### What is needed
In your copy of the data below, reproduce every entry exactly and omit the pictures.

### Exercise data
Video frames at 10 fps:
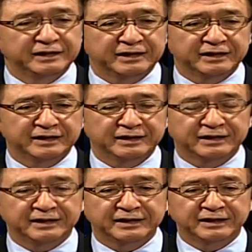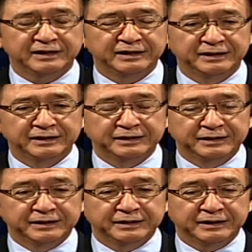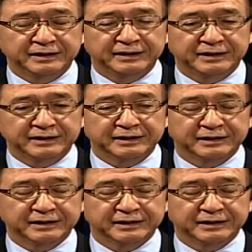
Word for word: uh, uh,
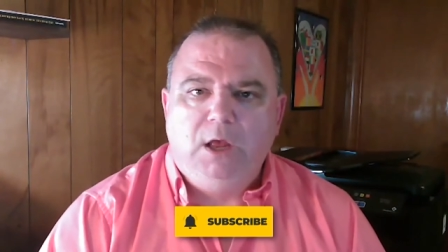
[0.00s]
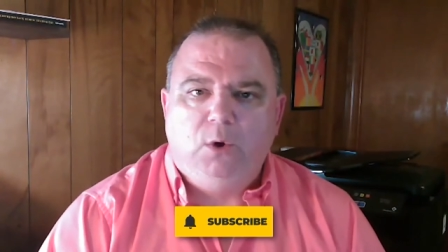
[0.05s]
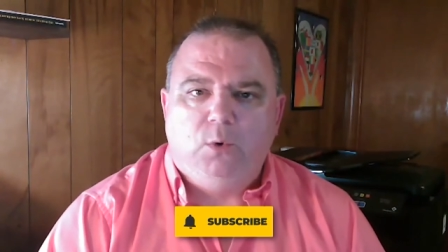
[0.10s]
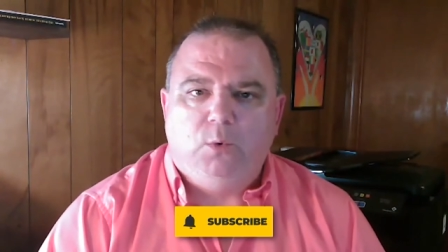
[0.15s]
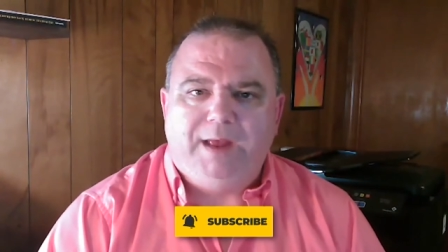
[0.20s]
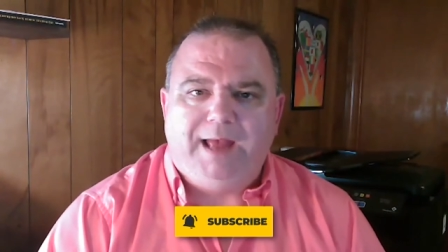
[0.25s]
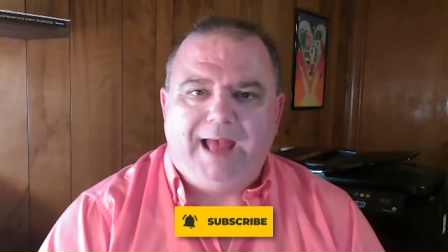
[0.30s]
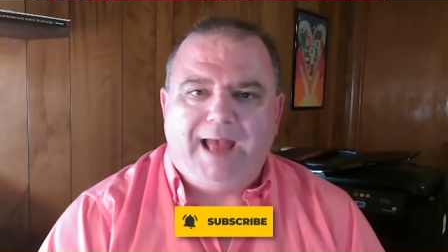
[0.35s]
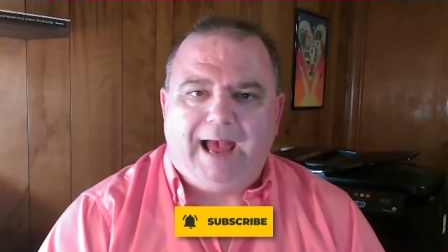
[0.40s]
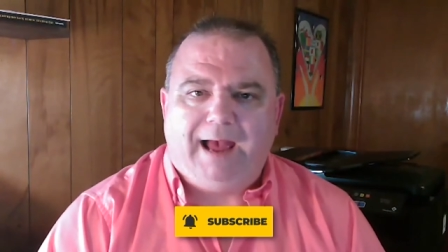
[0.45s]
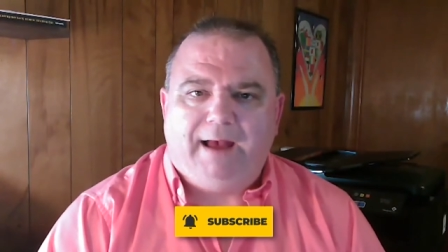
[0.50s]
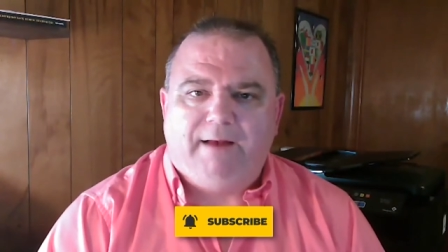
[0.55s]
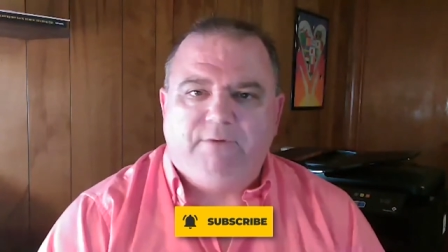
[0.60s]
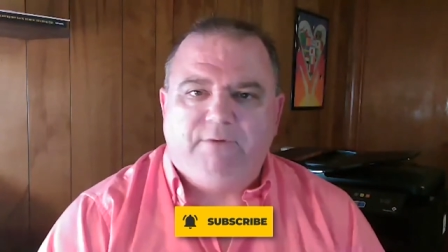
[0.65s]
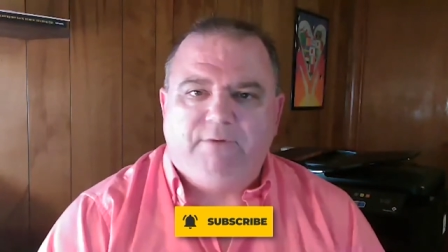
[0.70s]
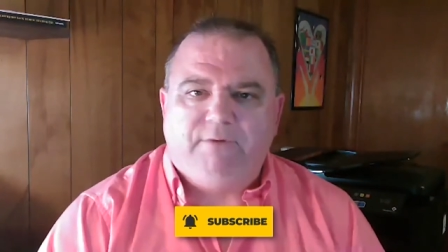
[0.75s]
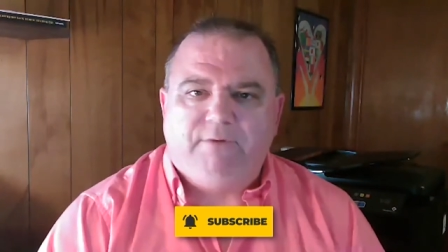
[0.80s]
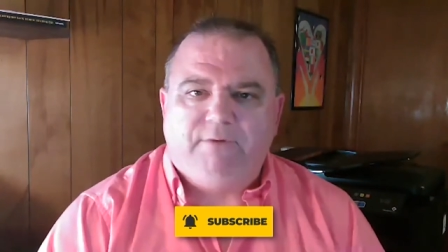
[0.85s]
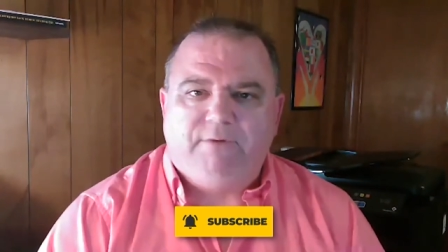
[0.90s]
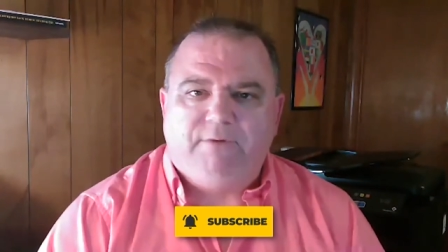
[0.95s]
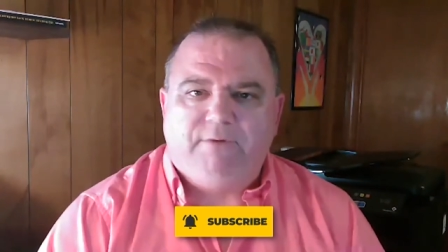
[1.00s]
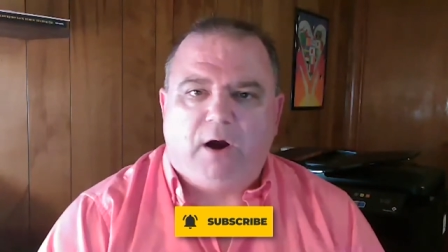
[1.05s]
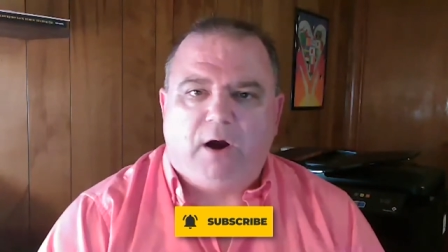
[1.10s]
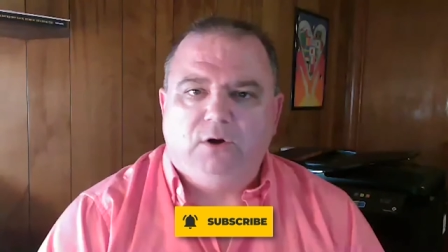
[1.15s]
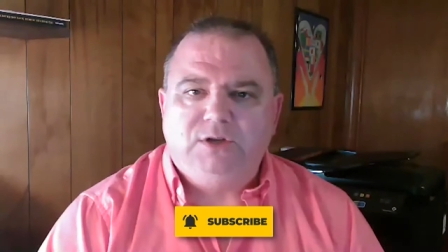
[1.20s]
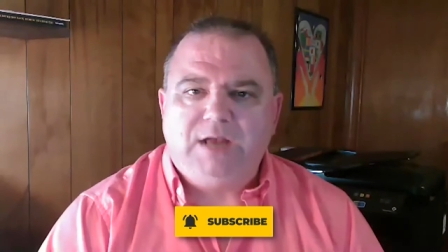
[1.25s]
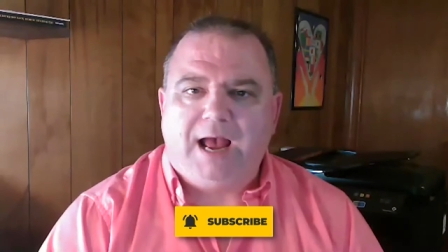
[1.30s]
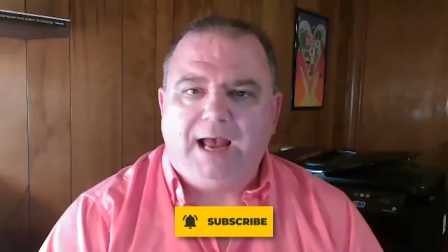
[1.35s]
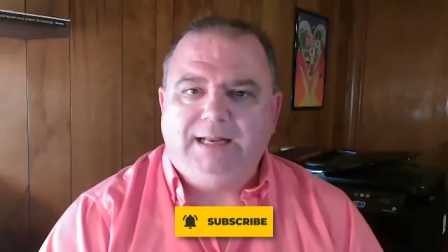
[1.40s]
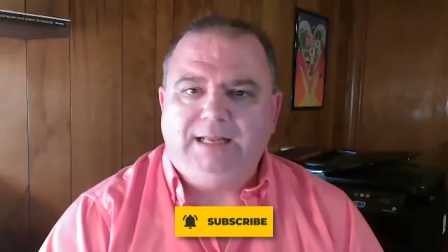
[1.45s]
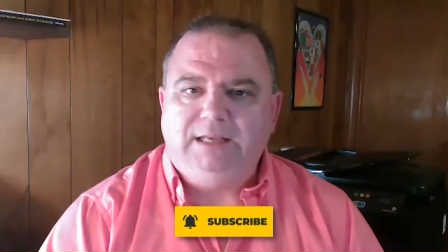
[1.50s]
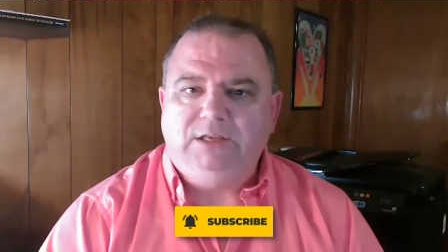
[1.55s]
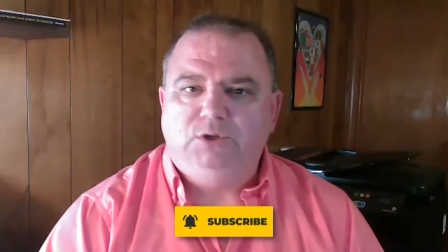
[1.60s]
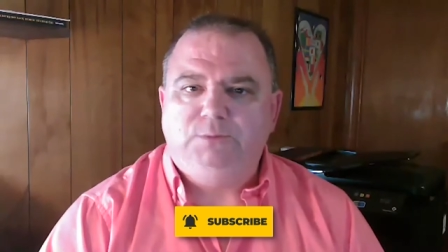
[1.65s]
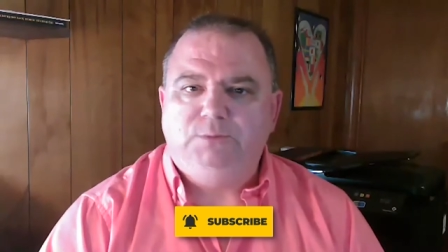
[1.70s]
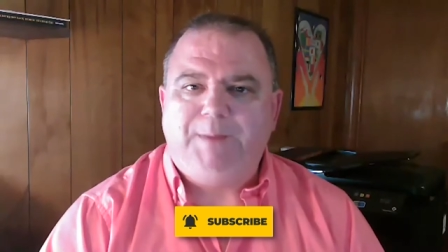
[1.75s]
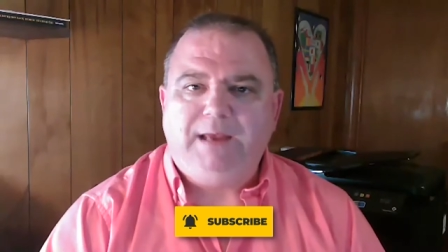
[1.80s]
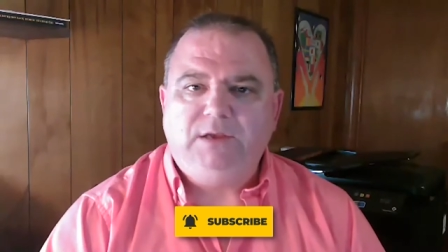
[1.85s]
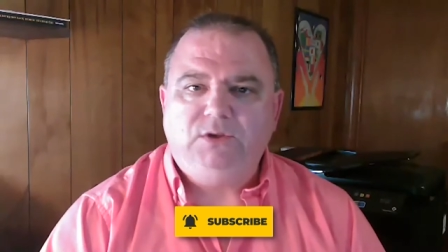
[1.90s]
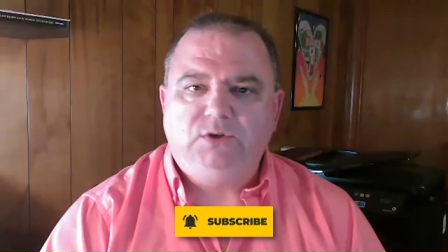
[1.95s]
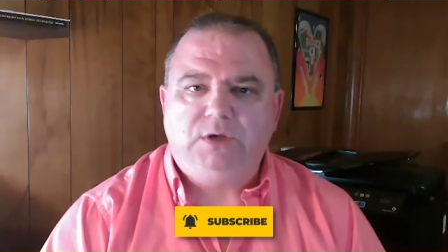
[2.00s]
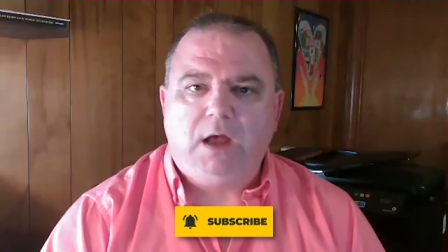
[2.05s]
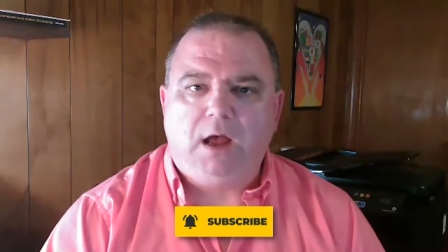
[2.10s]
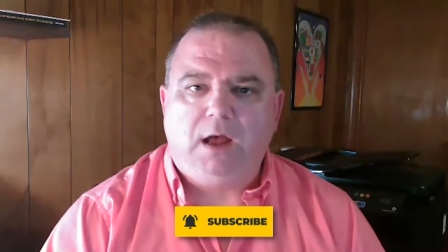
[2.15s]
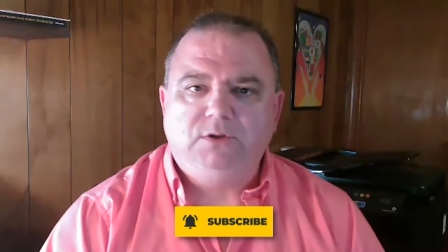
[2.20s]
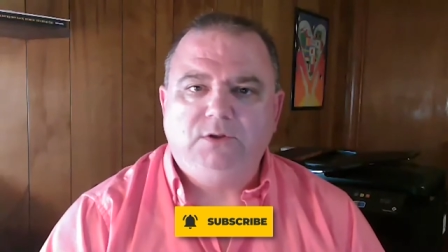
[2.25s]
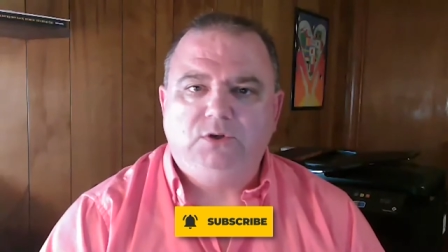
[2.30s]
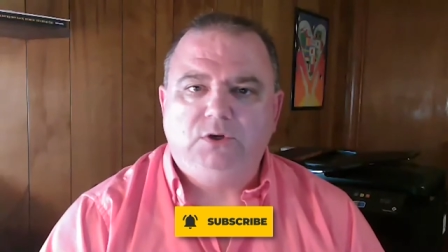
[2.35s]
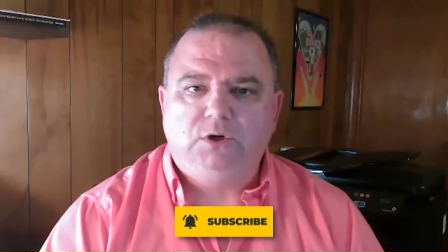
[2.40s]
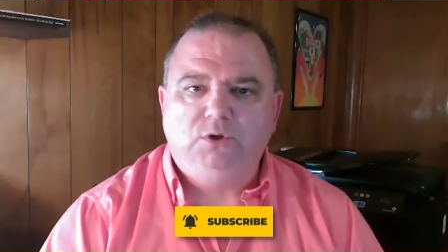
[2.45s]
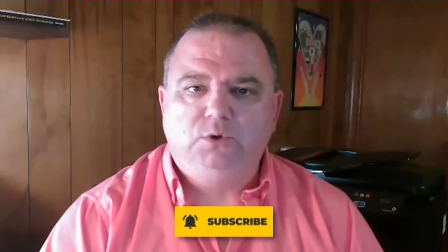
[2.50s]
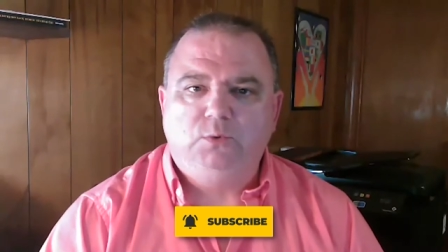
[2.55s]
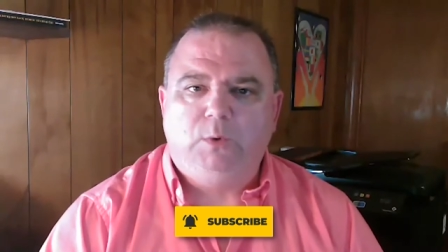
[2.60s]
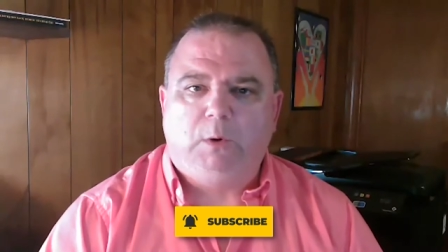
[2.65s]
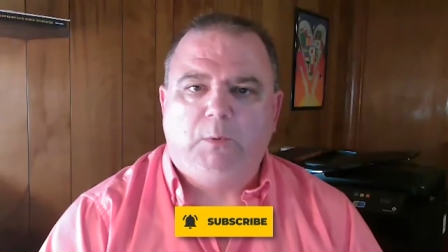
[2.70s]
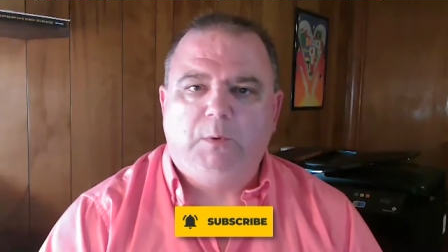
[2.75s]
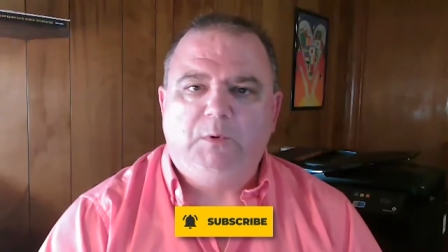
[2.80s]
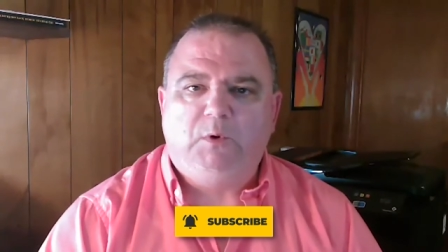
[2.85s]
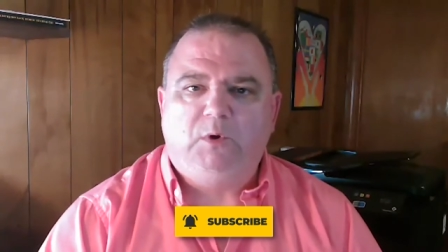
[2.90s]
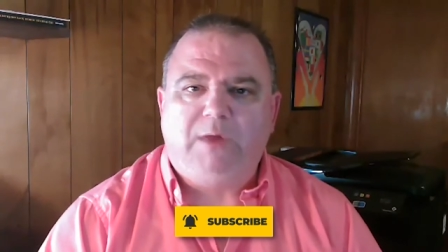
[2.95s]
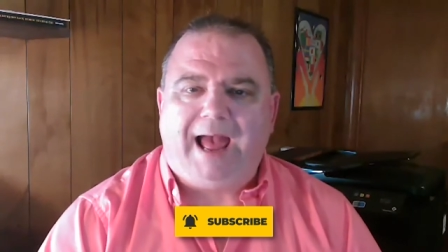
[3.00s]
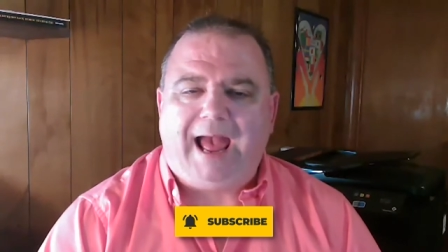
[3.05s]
we have our tiny space concerts where we'll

### Exercise answer
Video frames at 10 fps:
Word for word: uh, uh,
[0.00s]
[0.05s]
[0.10s]
[0.15s]
[0.20s]
[0.25s]
[0.30s]
[0.35s]
[0.40s]
[0.45s]
[0.50s]
[0.55s]
[0.60s]
[0.65s]
[0.70s]
[0.75s]
[0.80s]
[0.85s]
[0.90s]
[0.95s]
[1.00s]
[1.05s]
[1.10s]
[1.15s]
[1.20s]
[1.25s]
[1.30s]
[1.35s]
[1.40s]
[1.45s]
[1.50s]
[1.55s]
[1.60s]
[1.65s]
[1.70s]
[1.75s]
[1.80s]
[1.85s]
[1.90s]
[1.95s]
[2.00s]
[2.05s]
[2.10s]
[2.15s]
[2.20s]
[2.25s]
[2.30s]
[2.35s]
[2.40s]
[2.45s]
[2.50s]
[2.55s]
[2.60s]
[2.65s]
[2.70s]
[2.75s]
[2.80s]
[2.85s]
[2.90s]
[2.95s]
[3.00s]
[3.05s]
we have our tiny space concerts where we'll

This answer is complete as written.